BEGIN
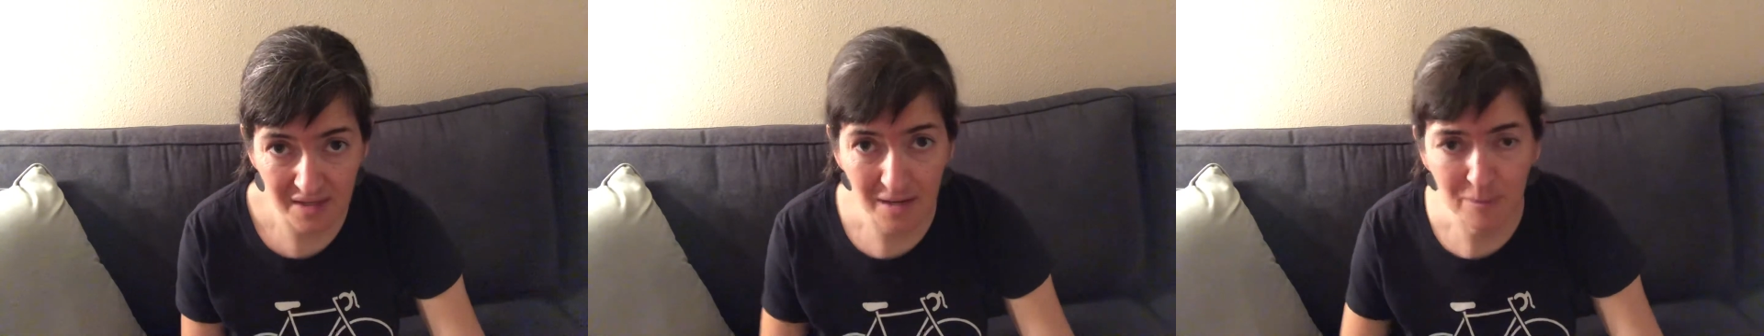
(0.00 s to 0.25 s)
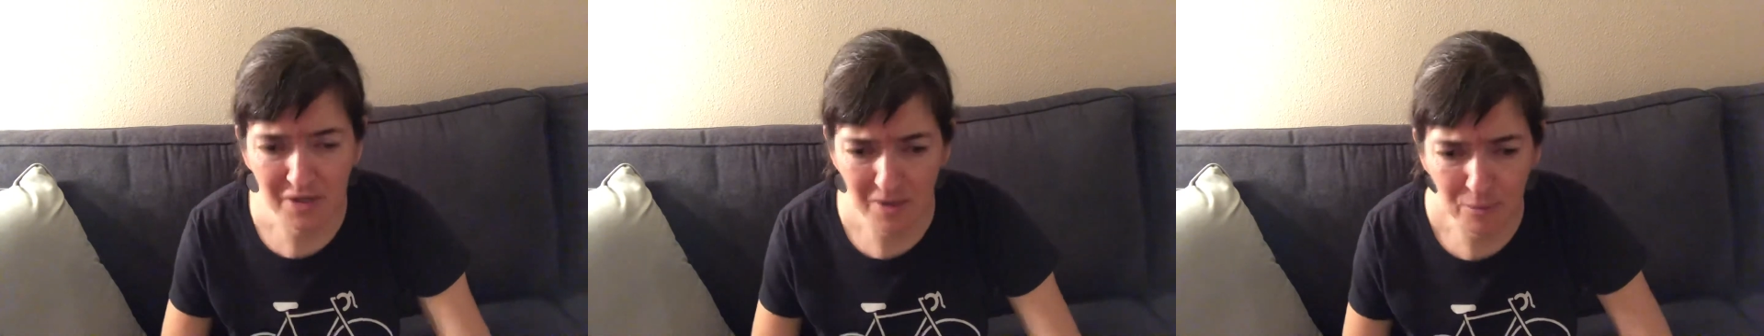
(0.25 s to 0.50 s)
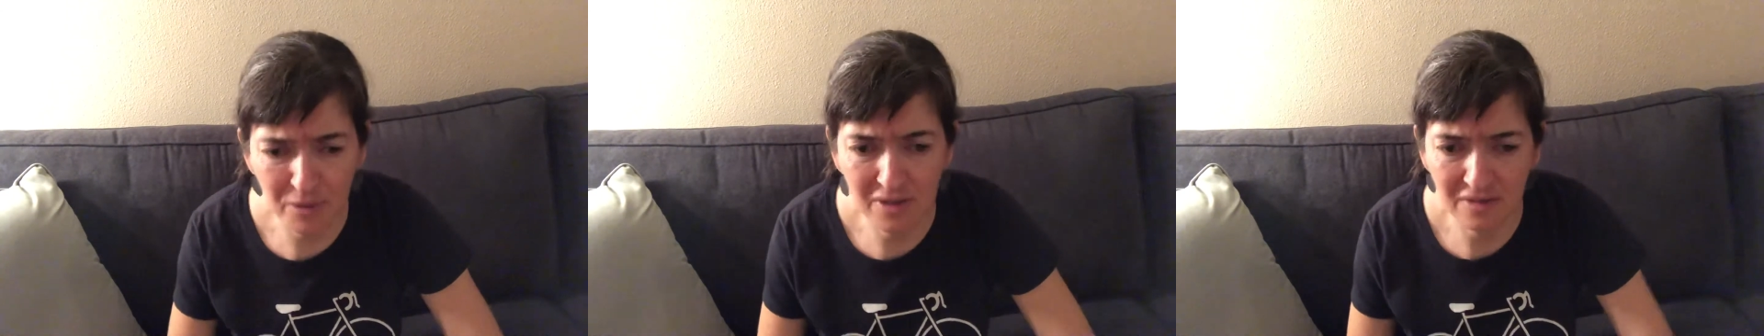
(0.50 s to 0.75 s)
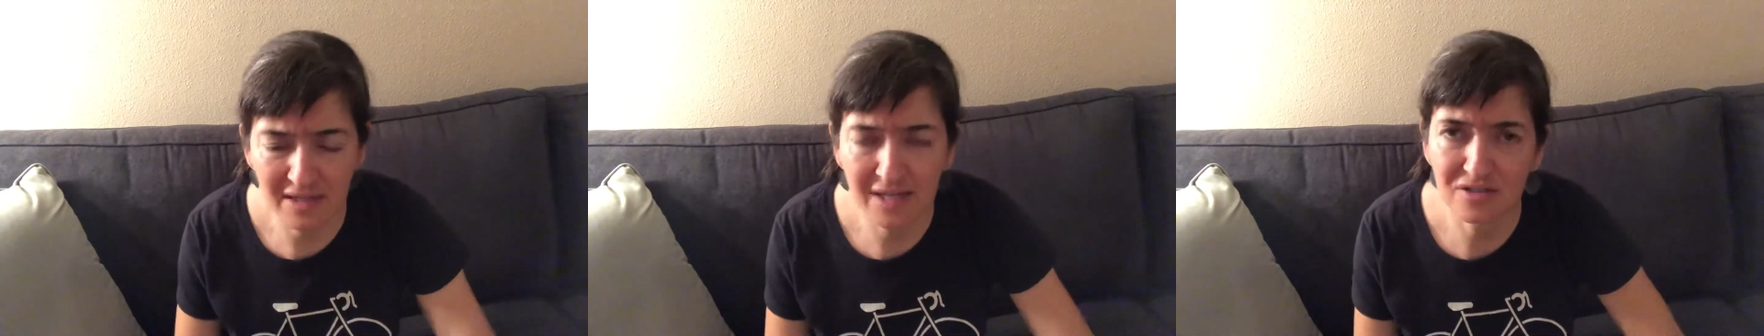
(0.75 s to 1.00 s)
and I'm gonna put a
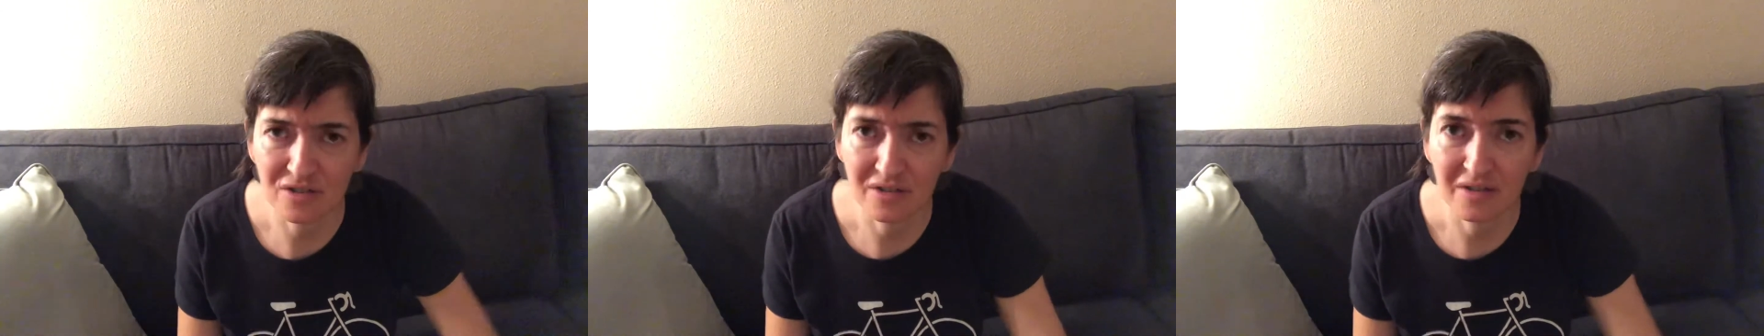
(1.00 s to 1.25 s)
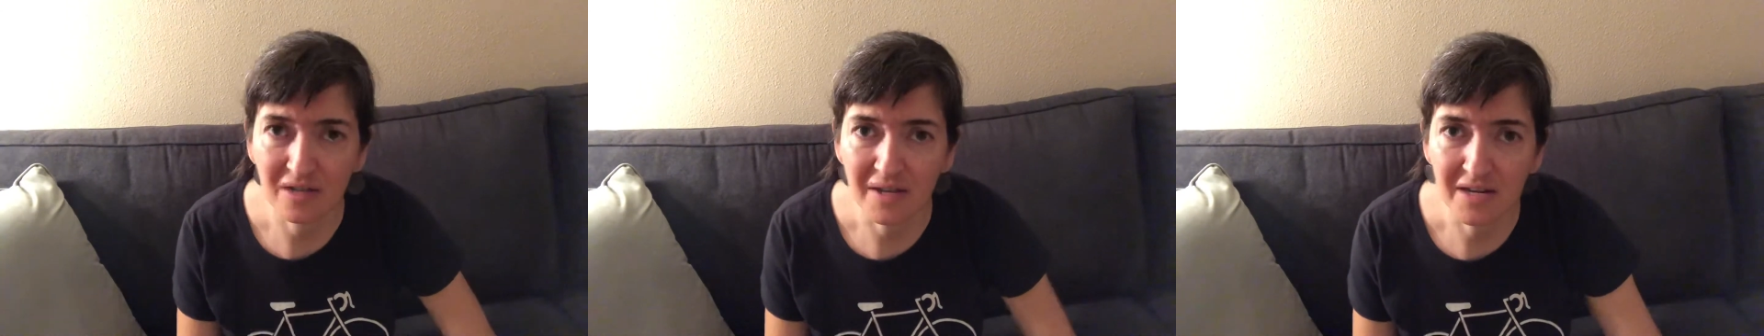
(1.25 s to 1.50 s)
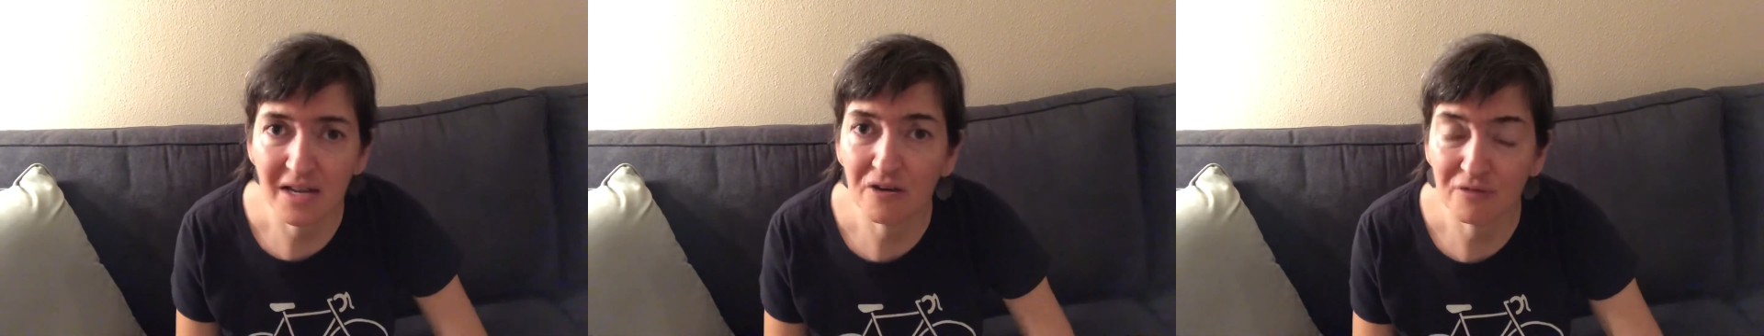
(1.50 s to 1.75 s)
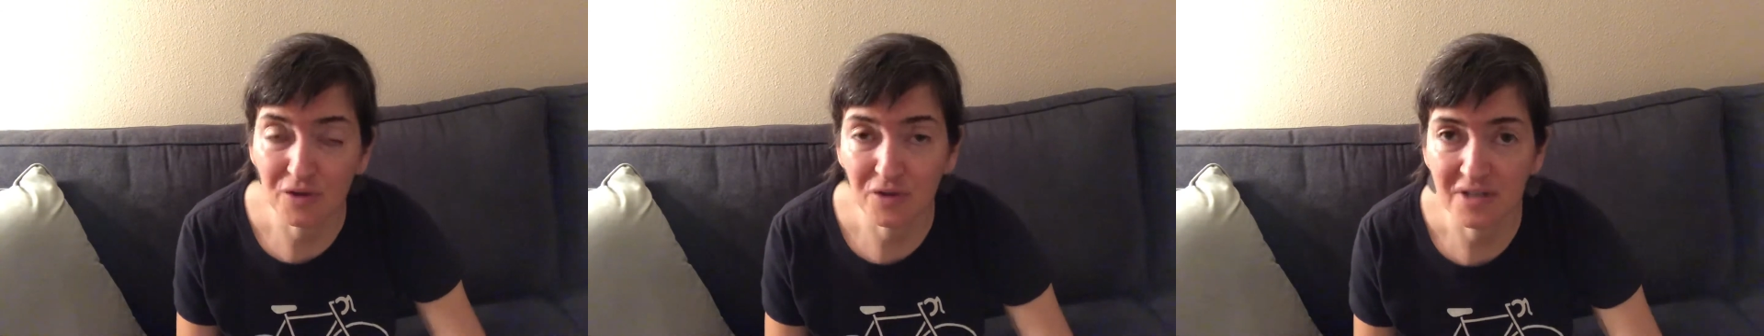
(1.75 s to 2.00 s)
link to an
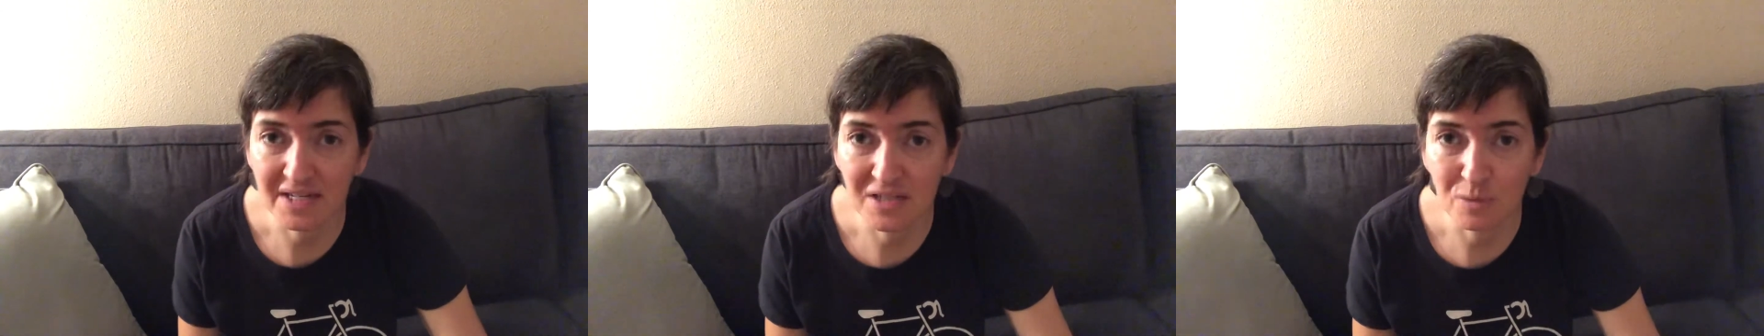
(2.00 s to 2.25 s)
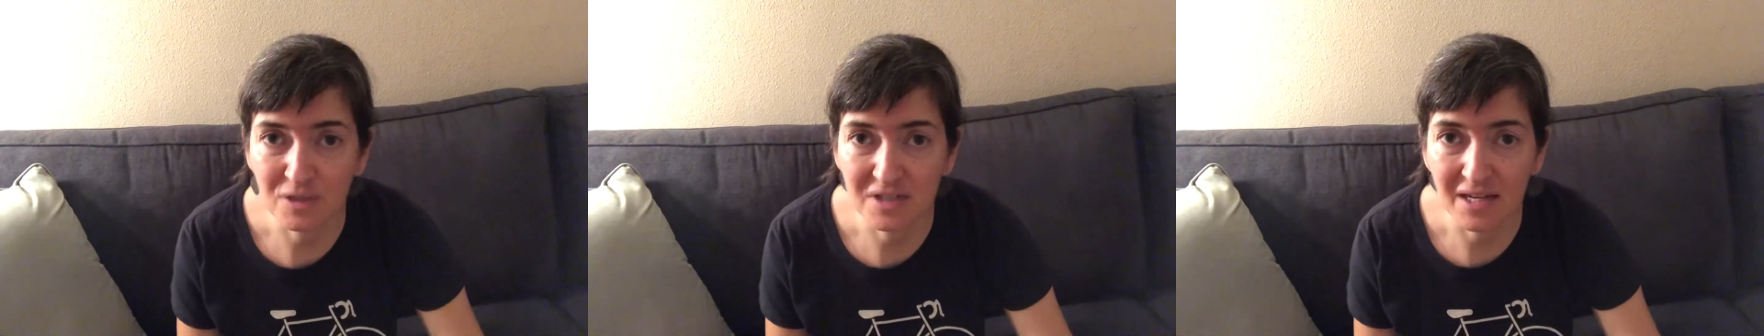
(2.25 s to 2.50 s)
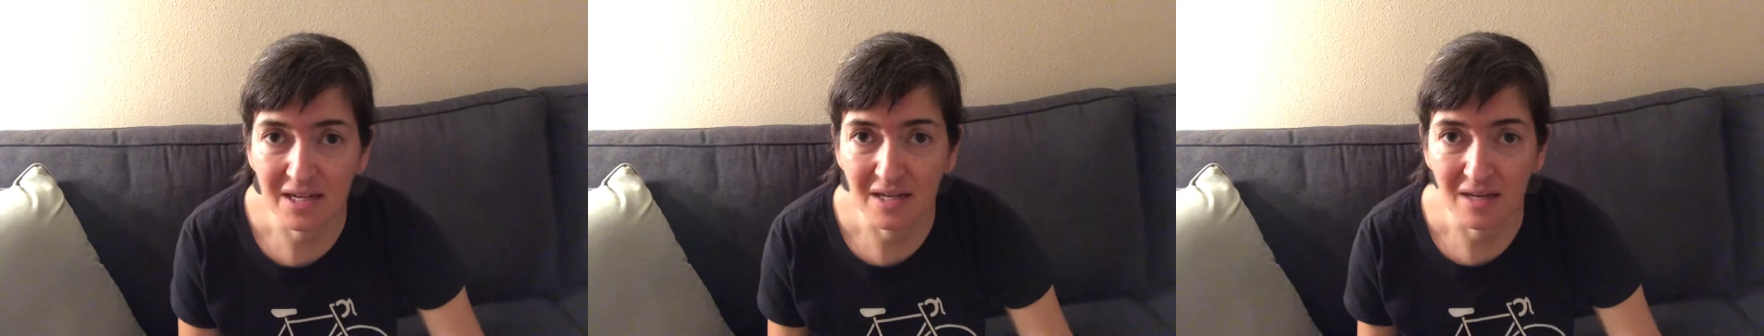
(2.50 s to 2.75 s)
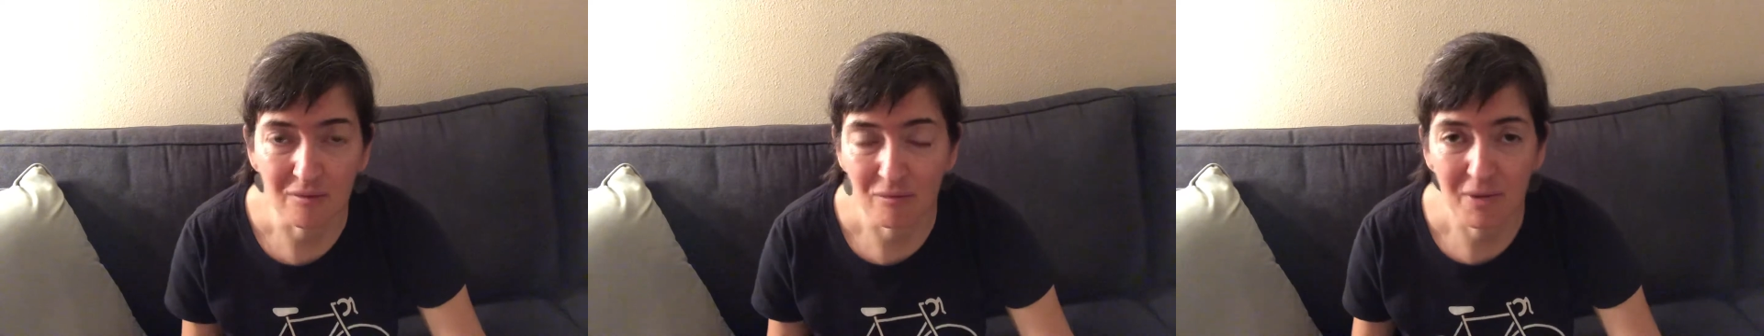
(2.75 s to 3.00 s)
interview that I did with Diane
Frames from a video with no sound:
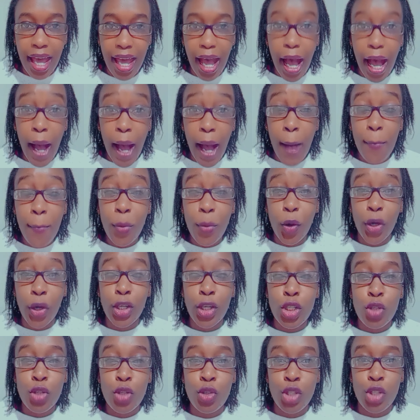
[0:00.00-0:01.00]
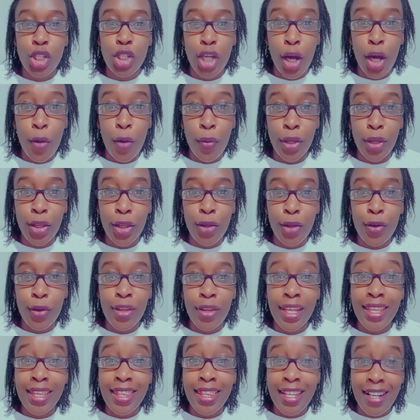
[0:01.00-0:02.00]
I'm going to share with you
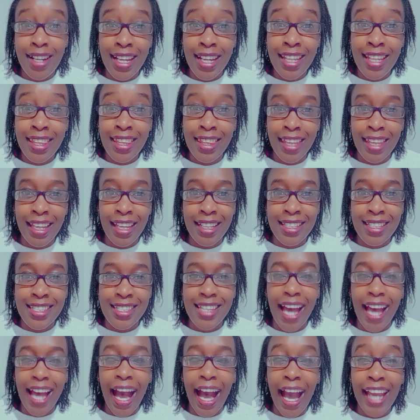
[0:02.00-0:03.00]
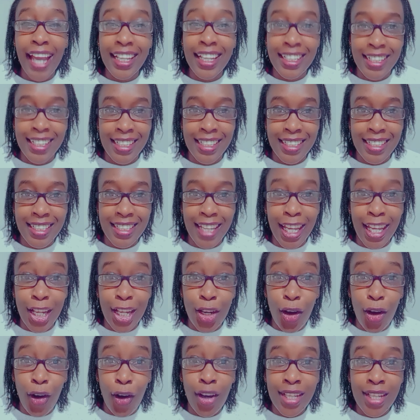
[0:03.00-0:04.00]
the 3 things I did in
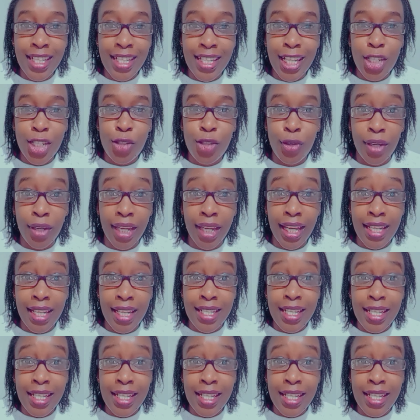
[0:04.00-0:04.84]
order to get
END
Goal of the exercise: Without the pictures, print the whole listing exactly as given.

Response:
(0.00 s to 0.25 s)
(0.25 s to 0.50 s)
(0.50 s to 0.75 s)
(0.75 s to 1.00 s)
and I'm gonna put a
(1.00 s to 1.25 s)
(1.25 s to 1.50 s)
(1.50 s to 1.75 s)
(1.75 s to 2.00 s)
link to an
(2.00 s to 2.25 s)
(2.25 s to 2.50 s)
(2.50 s to 2.75 s)
(2.75 s to 3.00 s)
interview that I did with Diane
Frames from a video with no sound:
[0:00.00-0:01.00]
[0:01.00-0:02.00]
I'm going to share with you
[0:02.00-0:03.00]
[0:03.00-0:04.00]
the 3 things I did in
[0:04.00-0:04.84]
order to get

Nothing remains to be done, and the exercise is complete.